2011年4月22日(金)、東京大学高齢社会総合研究機構は「エイジング イン コミュニティケアタウン構想」をテーマとする東日本大震災復興まちづくりを提言しました。
提言構想
提言具体案(提言を具体化する案を随時更新していきます)
◇第一弾/仮設住宅地に向けた提案
◇第二弾/***
関連文章:季刊まちづくり号外(WEB版)>【仮設住宅からケアタウンへの連続性の確保】後藤純(東京大学高齢社会総合研究機構特任研究員)
373号 復興計画はケアタウン構想 東京大学高齢社会総合研究機構が提言
【ワタキューメディカルニュース110426】4月22日、東京大学高齢社会総合研究機構は「エイジング イン コミュニティケアタウン構想」をテーマとする東日本大震災復興まちづくりを提言した。
提言では被災地の復興について、高齢化率が30%を超える地域も多く、生活はもとより、高齢者が孤立することなくコミュニティで暮らし続けることを実現することにあり、「超高齢社会のコミュニティづくり」の第一歩と位置づけた。
実証実験でケアタウン構想
同機構は高齢社会の課題解決をテーマにし、研究、教育、連携を行い、エイジング イン プレースをテーマに千葉県柏市の住宅団地、福井県をフィールドとして活動している。09年4月からは千葉県柏市豊四季台地区の住宅団地で、建替え需要を巡り、柏市、UR都市機構と協働で講演会、研究会などの「長寿社会のまちづくり」活動を行ってきた。
国の地域医療再生計画で、千葉県から申請したもののうち、在宅医療・ケアの推進については千葉大学、県内医療機関の連携をとり、東京大学同機構が10年度から4年計画で同機構の寄付プロジェクトとして担い、在宅医療の研修プログラムの整備、医師の研修、柏市豊四季地区の医療拠点を中心に在宅医療・ケアの実践と教育を行っている。
東京大学は柏市にキャンパスがあり、ここを拠点とするジェロントロジー研究教育センター(仮称)がこの春に竣工した。同センターでは、MRI・CT等の検査、健康管理やケアができる看護介護相談室、人間行動や脳活動の計測室研究室等の研究施設を配置する。ジェロントロジーの学際的研究施設としては唯一のものになる。
柏市豊四季台団地は入居以来40年を経て、建替え需要が発生、同時に在宅医療・ケアに配慮したまちづくりの実証実験として構想された。福井県での実証実験は医療費などの分析、高齢者の運転・公共交通のあり方に関する研究、限界集落の研究等を実施している。
復興の計画もコミュニティづくりで
4月23日に第2回を開いた東日本大震災復興構想会議(五百旗頭真・防衛大学校長、神戸大学名誉教授)は、復興計画について超高齢社会のあるべき姿を検討した。超高齢社会では、必要なときに医療・介護サービスが受けられるモデルを示す必要性が強調された。復興構想会議は復興に向けた指針策定のための復興構想を議論するための会議で6月末までには提言をまとめる予定だ。2回まで開催したところで復興構想にあたるものは出ていない。
一方、東京大学同機構の案ではコミュニティ復興の際に連続性の確保を重視している点が重視され、仮設期から復興期にいたる際にもコミュニティの連続性が強調される。仮設住宅についてもコミュニティ重視の住宅建設を提言する。
ケアタウンのイメージは、ケア拠点としてユニット化された高齢者向け住宅、小規模多機能型サービス。訪問医療と開業医、拠点診療所との連携。コメディカル、介護スタッフとの連携がそれぞれネットワークされている事が理想である。

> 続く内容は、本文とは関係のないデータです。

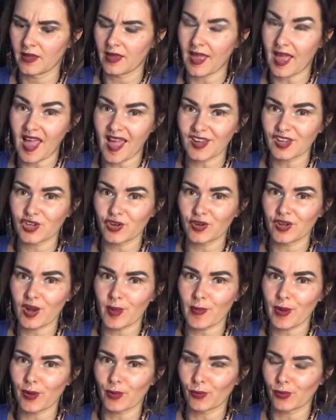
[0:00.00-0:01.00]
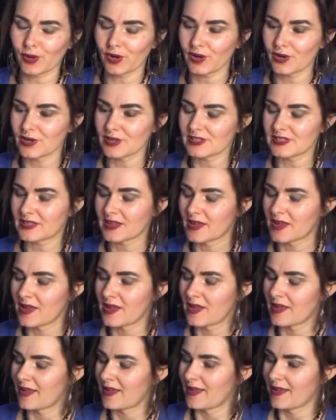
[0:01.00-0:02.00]
accurate on my words.
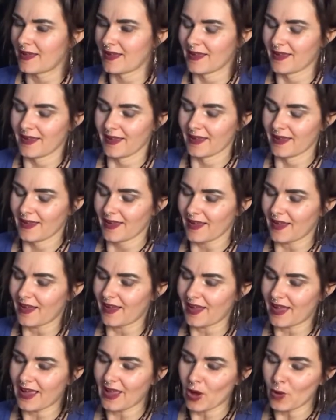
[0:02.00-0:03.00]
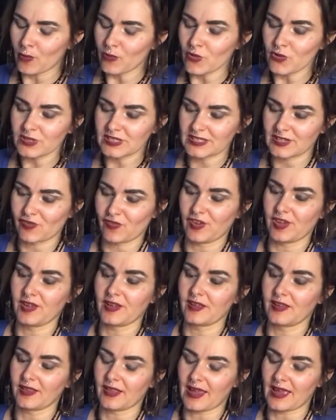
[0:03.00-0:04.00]
I almost
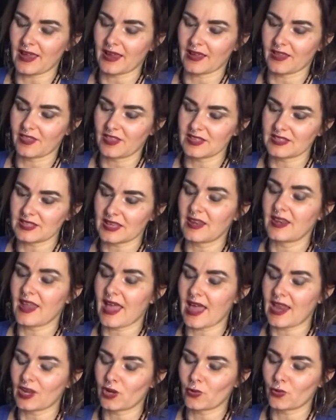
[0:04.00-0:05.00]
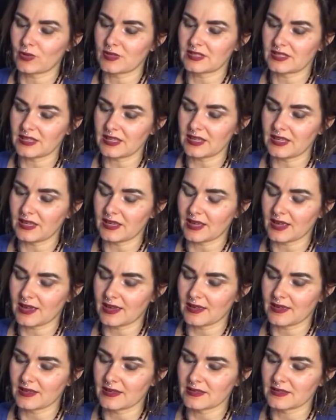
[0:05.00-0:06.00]
feel like this inadequacy
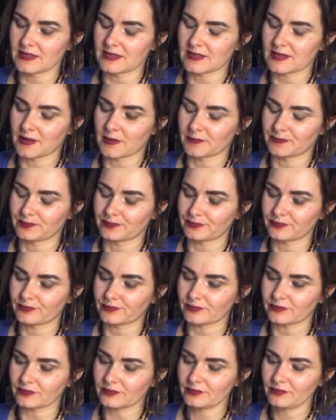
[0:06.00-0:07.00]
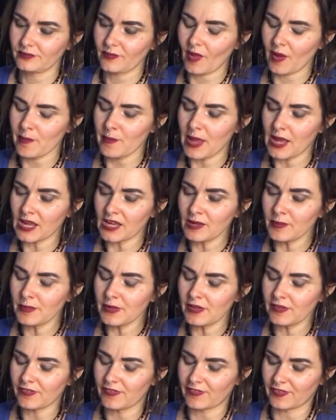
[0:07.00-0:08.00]
is making
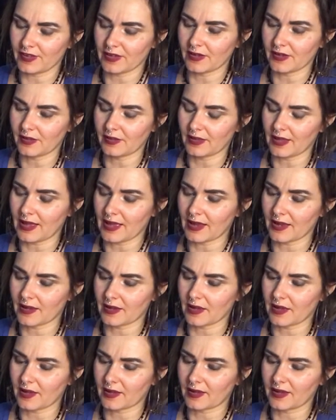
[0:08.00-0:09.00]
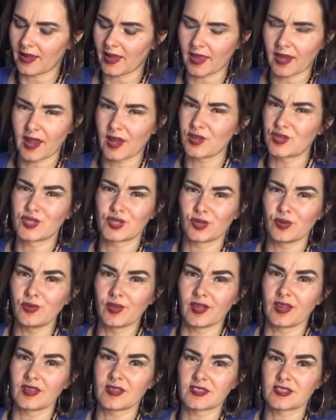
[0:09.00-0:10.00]
me feel like, can I do
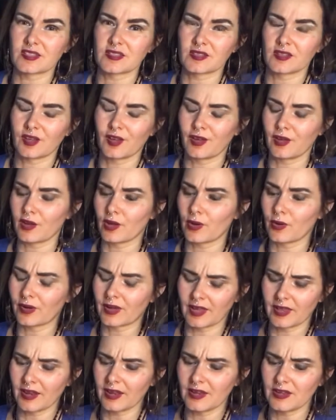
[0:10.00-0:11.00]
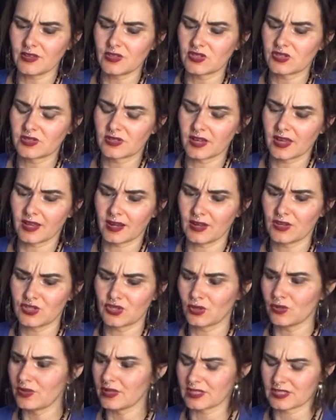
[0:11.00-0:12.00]
this? Can I
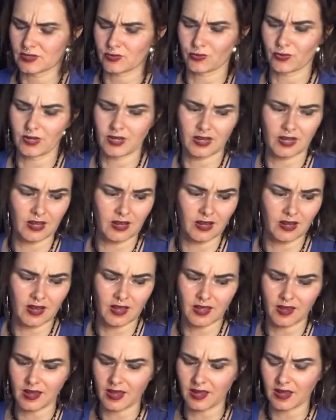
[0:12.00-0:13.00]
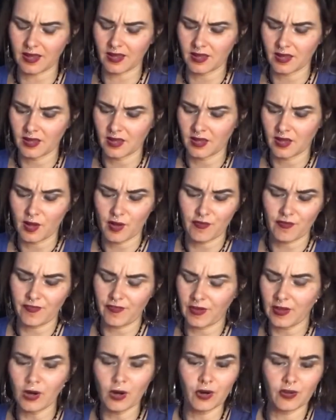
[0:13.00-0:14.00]
do this reading? Can I
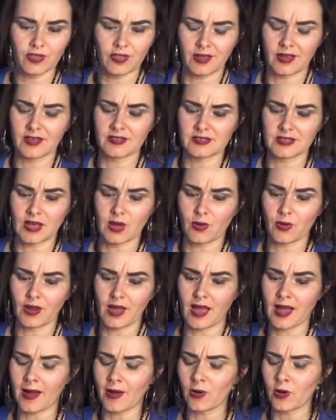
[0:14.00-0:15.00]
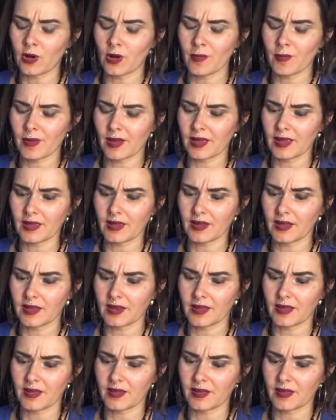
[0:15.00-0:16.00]
figure things out? How am I
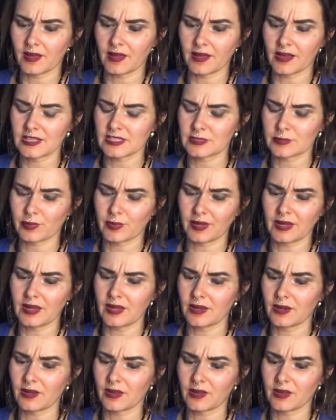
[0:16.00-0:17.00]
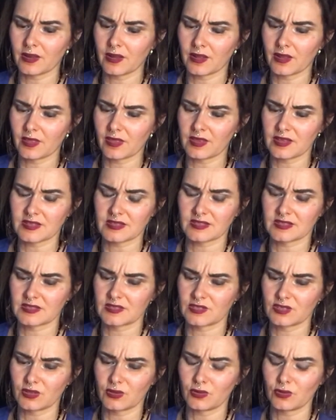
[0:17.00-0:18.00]
gonna explain this
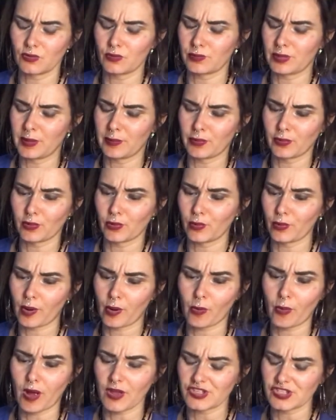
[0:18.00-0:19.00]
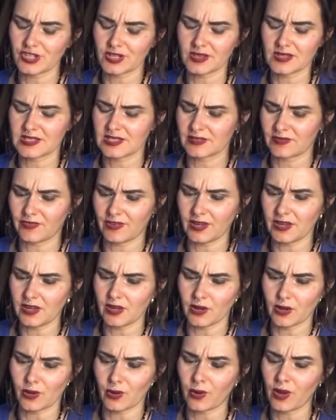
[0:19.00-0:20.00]
to people who are watching this
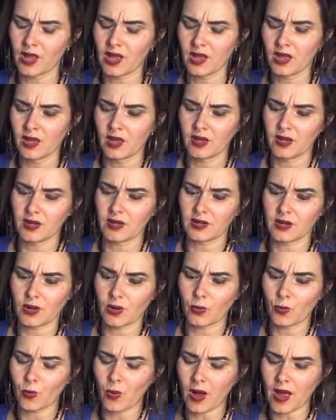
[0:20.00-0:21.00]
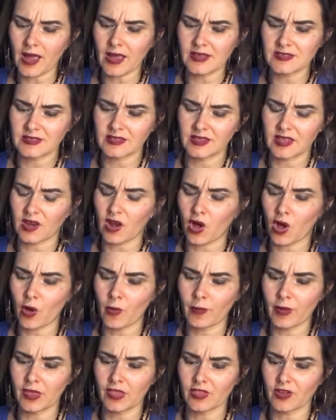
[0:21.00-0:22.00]
video? Why is it that all
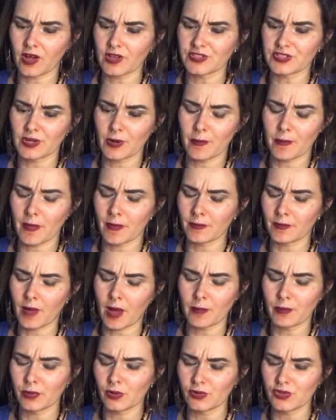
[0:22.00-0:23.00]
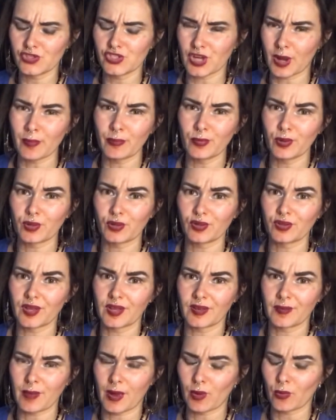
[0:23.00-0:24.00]
my thoughts are mumbled jumbled
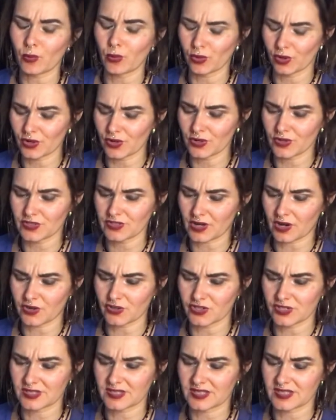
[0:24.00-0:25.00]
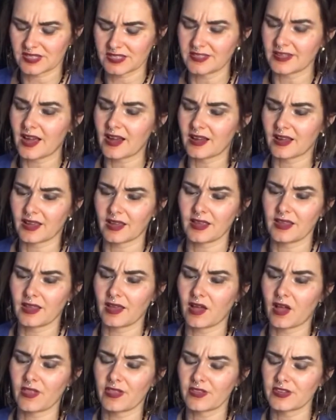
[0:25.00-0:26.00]
and my words are just stuck
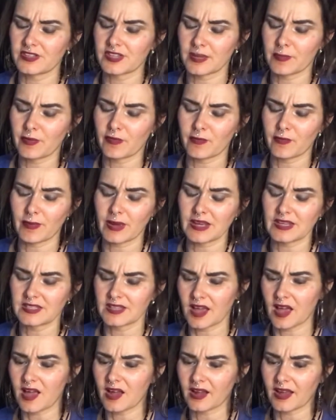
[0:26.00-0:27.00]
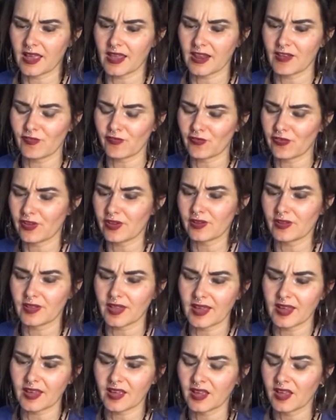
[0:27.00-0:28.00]
on the tip of my tongue, and I feel
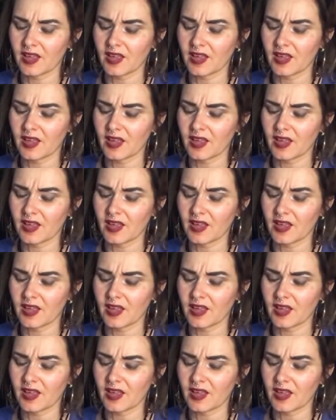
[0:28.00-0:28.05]
like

厚生労働省は11年度第一次補正予算案、総額1兆8千4百億円を公表した。医療施設、介護施設等の復旧に906億円を当てた。災害復旧の施設整備について
国庫補助率を引き上げ、復興計画を後押しする。公的医療機関については2分の1から3分の2にあがる。岩手県、宮城県と福島県については10年度補正予算で設けた「地域医療再生基金」120億円の確保を予定。認知症高齢者グループホーム等介護施設に係る施設整備、障害者支援施設等は2分の1から3分の2に上がる。介護老人保健施設については3分の1から2分の1にとどまる。
事業者への融資措置として121億円も用意する予定である。福祉医療機構による医療施設・福祉施設に対する優遇措置は貸付利率を一定期間無利子とし、融資率を100%とする。総額は財政投融資追加分として1700億円となっている。